§ **Entries supplied**:
########################################
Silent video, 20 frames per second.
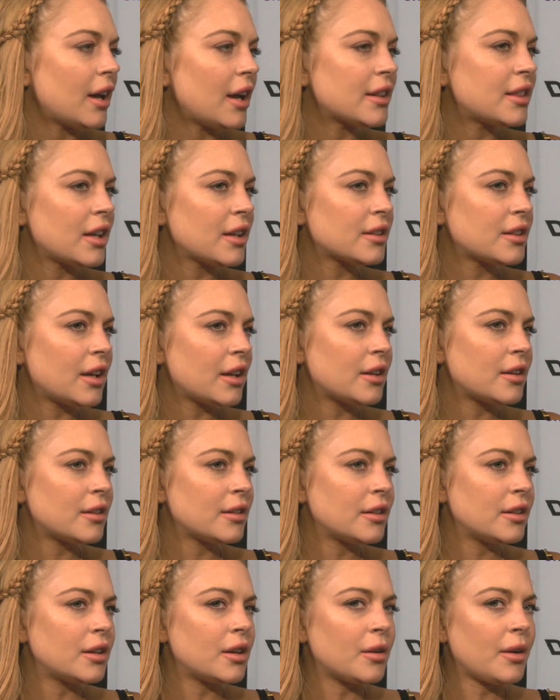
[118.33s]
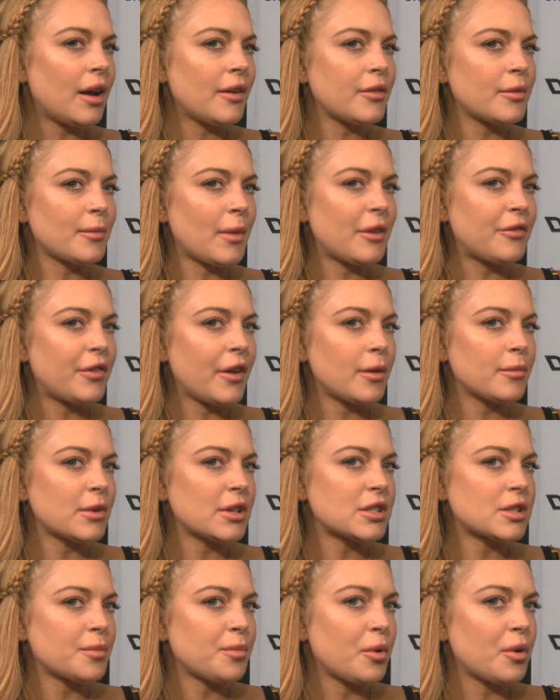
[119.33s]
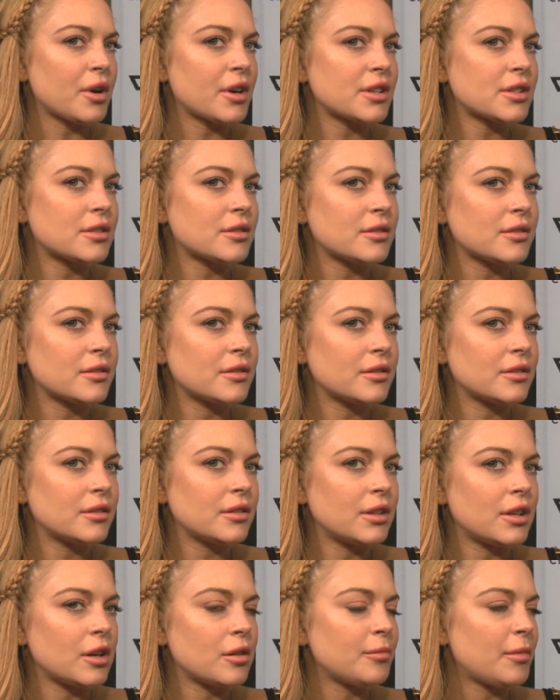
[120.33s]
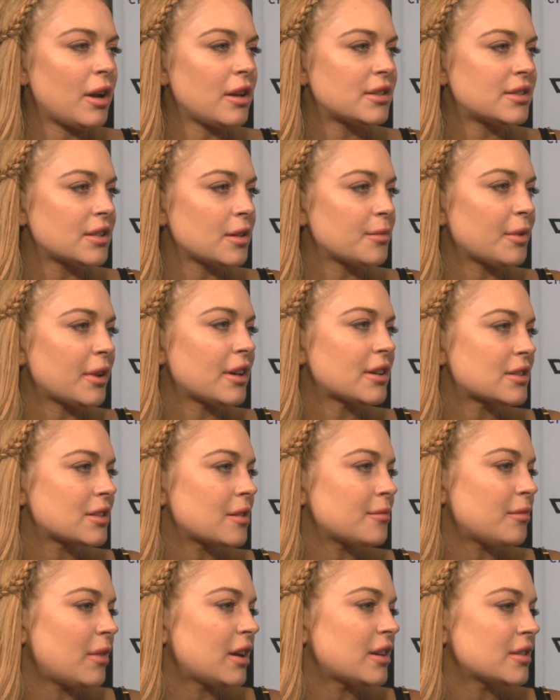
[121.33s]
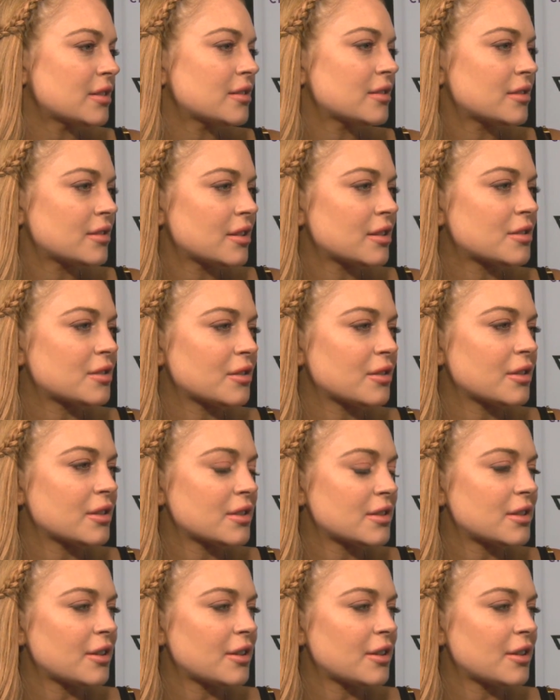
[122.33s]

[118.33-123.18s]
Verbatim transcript: I think that, you know, having my family support is, you know, my siblings and my sister and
########################################
§ **Your task**: Please output the records above exactly, without the pictures.

§ **Expected answer**:
Silent video, 20 frames per second.
[118.33s]
[119.33s]
[120.33s]
[121.33s]
[122.33s]

[118.33-123.18s]
Verbatim transcript: I think that, you know, having my family support is, you know, my siblings and my sister and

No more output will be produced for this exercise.